Verkhovna Rada, Ukrainian parliament, adopted the austerity-driven state budget for 2015 during an extraordinary night session on Dec. 29.
Lawmakers approved the document, many not even seeing it, around 4:15 a.m.
Government plans to collect $30 in revenue, including $1.1 billion from selling the state-owned assets, and spend $33. As much as $5.7 billion will be allocated to defense and security purposes, $4.7 billion – to servicing the public debt and $5.7 – to the pension fund.
Meanwhile, the fiscal deficit is not expected to exceed $4 billion, which is 3.7 percent of the projected gross domestic product of $108 billion.
Budget is based on a forecast of a 4.3-percent GDP contraction and 13.1-percent inflation next year. Cabinet foresees hryvnia’s rate against the U.S. dollar at 17.
“To be fair, this budget, as well as all the previous budgets adopted in these walls, is far from being perfect,” said Prime Minister Arseniy Yatsenyuk in a session hall after the bill was adopted. “This is why we’ve included a requirement to conduct a mandatory review of it until Feb. 15.”
Ukraine’s financial plan may be changed depending on the results of negotiations with foreign creditors, he added.
The International Monetary Fund, country’s key source of financial support and policy suggestions, has immediately spread the news release on Dec. 29 that its team will begin its work in Kyiv on Jan. 8 and will keep working until the end of the month.
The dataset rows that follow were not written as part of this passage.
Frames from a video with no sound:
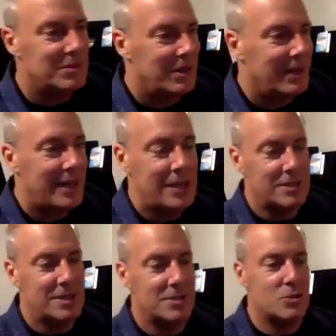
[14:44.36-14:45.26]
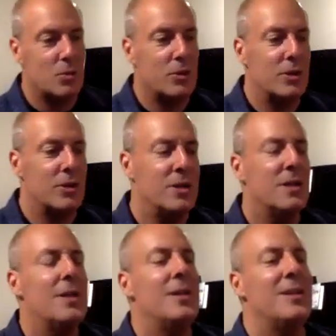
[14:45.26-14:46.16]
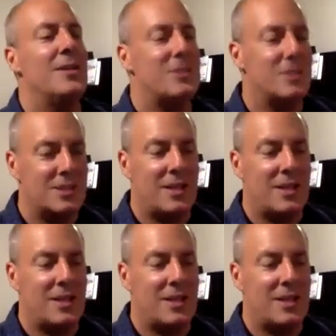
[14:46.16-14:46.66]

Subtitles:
an 1/8 inch shorter. You just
“The IMF is moving expeditiously to continue discussions with the Ukrainian authorities on the IMF-supported economic reform program aiming to stabilize the Ukrainian economy and restore sustainable growth,” it says.
The budget doesn’t really exist, the Cabinet is just about to start writing it, mentioned Igor Lutsenko, a member of parliament with Yulia Tymoshenko’s Batkivshchyna party, in a blog on Ukrayinska Pravda website. “A budget draft that was passed around several days ago is out of date.”
“Blessing the rape (of Rada so it would adopt the budget) with the national anthem is a very special sort of patriotism,” wrote Sergiy Leshchenko, member of Petro Poroshenko’s Bloc in parliament. “I didn’t vote for it.”